Câmara de Vila Real vai lançar novo concurso para alargar rede de transportes urbanos

A Câmara de Vila Real vai lançar um novo concurso público para a concessão dos transportes urbanos com vista ao aumento da frota, alargamento dos percursos e da frequência de horários, disse o presidente do município, na última reunião do executivo, da passada segunda-feira.

Com este novo concurso público, nacional e internacional, a autarquia pretende criar novas ligações interurbanas, com passagem em bairros sociais do concelho, aumentando o número de autocarros e, por conseguinte, a frequência de passagem para um intervalo de 15 minutos. “É um novo concurso de transportes públicos urbanos no concelho de Vila Real. Pretendemos ligar a rede urbana a uma rede interurbana”, disse.

Este novo concurso poderá ser lançado no início do próximo ano. “É uma questão de dias. Estamos, neste momento, à espera de um parecer do IMT. Mal tenhamos esse parecer, o processo segue os trâmites normais até ao lançamento do concurso público. A expetativa é que, no início do próximo ano, tenhamos toda a documentação necessária para lançar o concurso”, informo o autarca.

Contrato atual com a Rodonorte será revogado

Para realizar um novo concurso, a autarquia terá que revogar o atual Contrato de Concessão da Exploração e Manutenção da Rede de Transportes Coletivos Urbanos de Vila Real, celebrado em 2015, entre o Município de Vila Real e a Rodonorte, Transportes Portugueses, S.A., que vigora até hoje.
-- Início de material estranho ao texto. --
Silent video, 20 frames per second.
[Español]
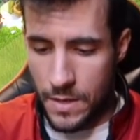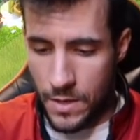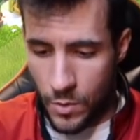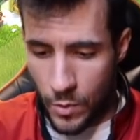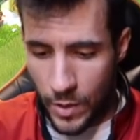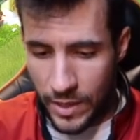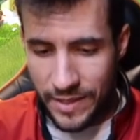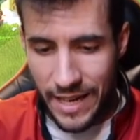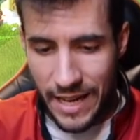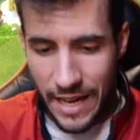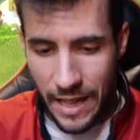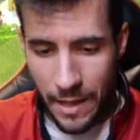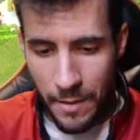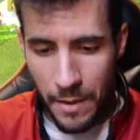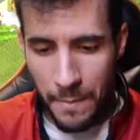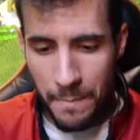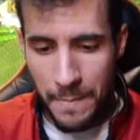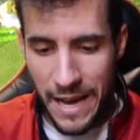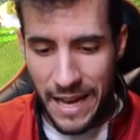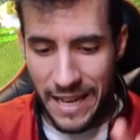cuesta cada
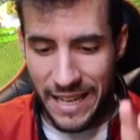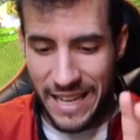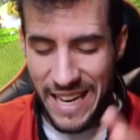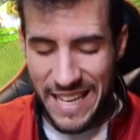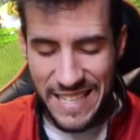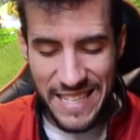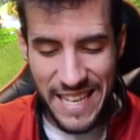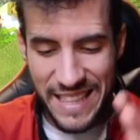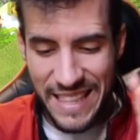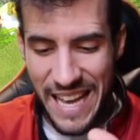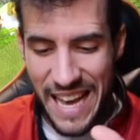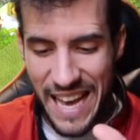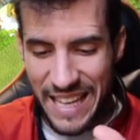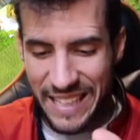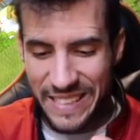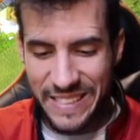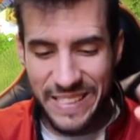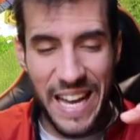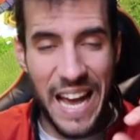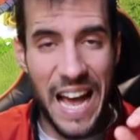vez más. Leyenda
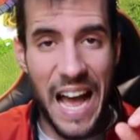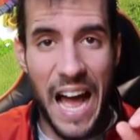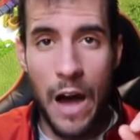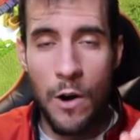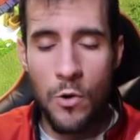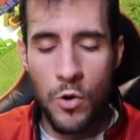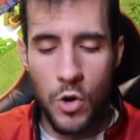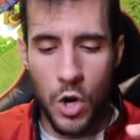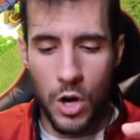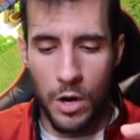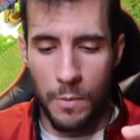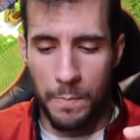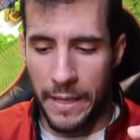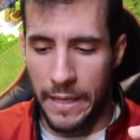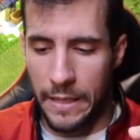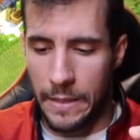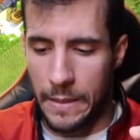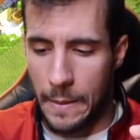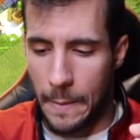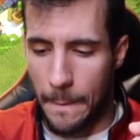está a un
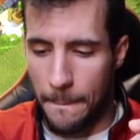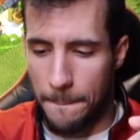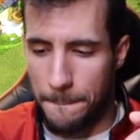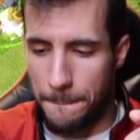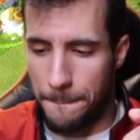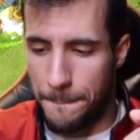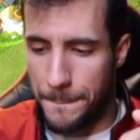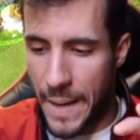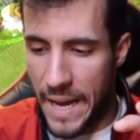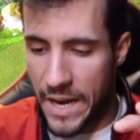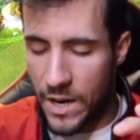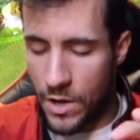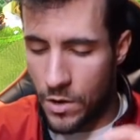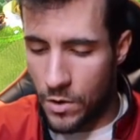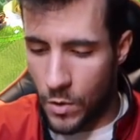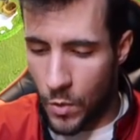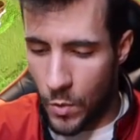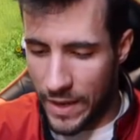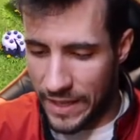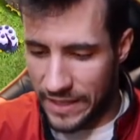golpe,
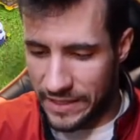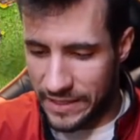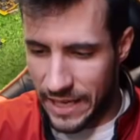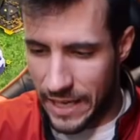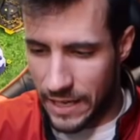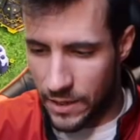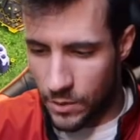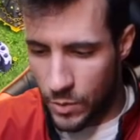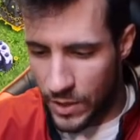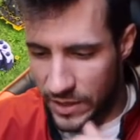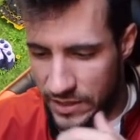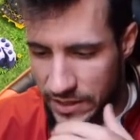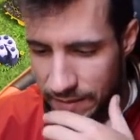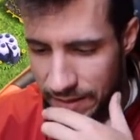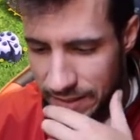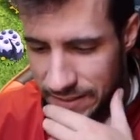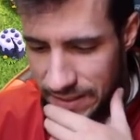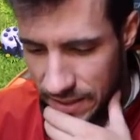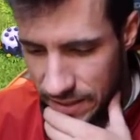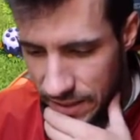pero cuesta, cuesta
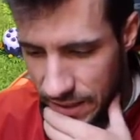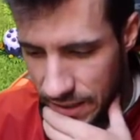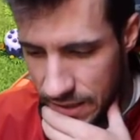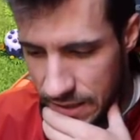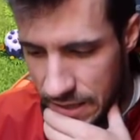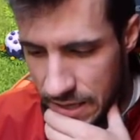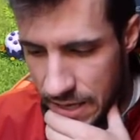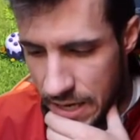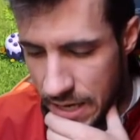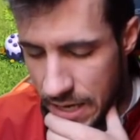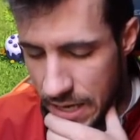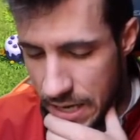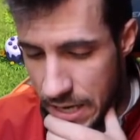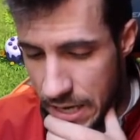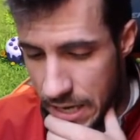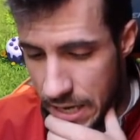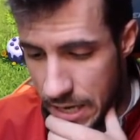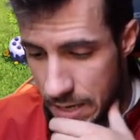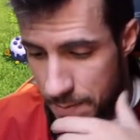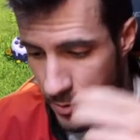bastante.
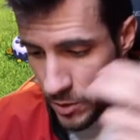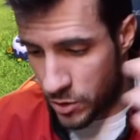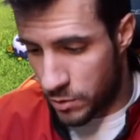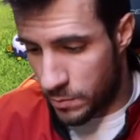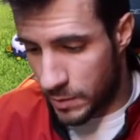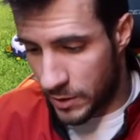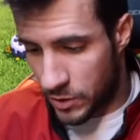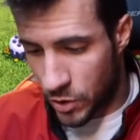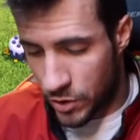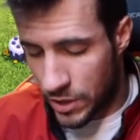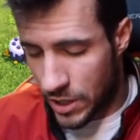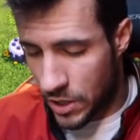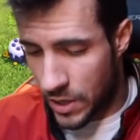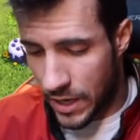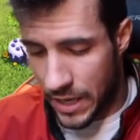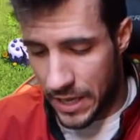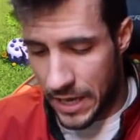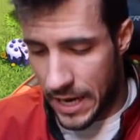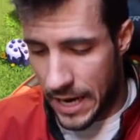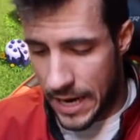Y por supuesto
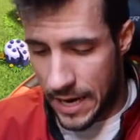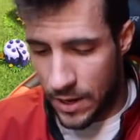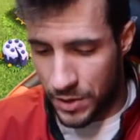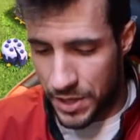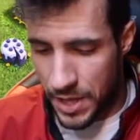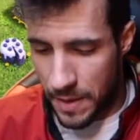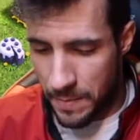tengo que llegar a los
Confrontado pela oposição, sobre um eventual investimento da autarquia de cerca de 900 mil euros, para a revogação do atual contrato, Rui Santos garantiu que o montante resulta da avaliação da frota, utilizada pelo concessionário desde o lançamento do anterior concurso público, e que, na altura, tal como agora, “não haverá lugar a qualquer pagamento”.  “Em 2014, a câmara lançou um concurso público para os transportes públicos urbanos. Na altura, como agora, o concurso fez o que a lei impõe, a avaliação dos autocarros e do equipamento usado à data. A empresa que venceu (Rodonorte) tomou conta desse equipamento, com base nessa avaliação. A Câmara não pagou nada à Corgobus, na altura, como não pagará nada a quem vier a ganhar o novo concurso”, disse.

“O que pedimos é que se acautele a anulação deste concurso, para fazer um concurso novo, não cause mais encargos aos munícipes. A preocupação dos vereadores do PSD é que a gestão da coisa pública seja correta”, referiu António Carvalho, vereador do PSD.

“A frota é património da câmara”

Rui Santos esclareceu que a frota de autocarros é património da Câmara Municipal, avaliada em, aproximadamente, 900 mil euros, acrescentando que “este tipo de serviços não é de administração direta, é sempre feito por concessionário”. “Por isso, a câmara não pagará, como não pagou nos anteriores concursos”, concluiu.

Há, no entanto, um processo a decorrer nos tribunais, interposto pelo Grupo Avanza, que detinha a Corgobus (e que ficou atrás da Rodonorte no último concurso, de 2014), que poderá levar, no limite, a um pagamento de 216 mil euros por parte da autarquia à anterior concessionária.

A Câmara Municipal paga, ainda, um montante anual de 200 mil euros de compensação indemnizatória à Rodonorte, pela realização do serviço de transportes públicos. Anteriormente, a autarquia pagava cerca de 600 mil euros/ano à Corgobus, do Grupo Avanza, que operou em Vila Real nos anos anteriores a 2014.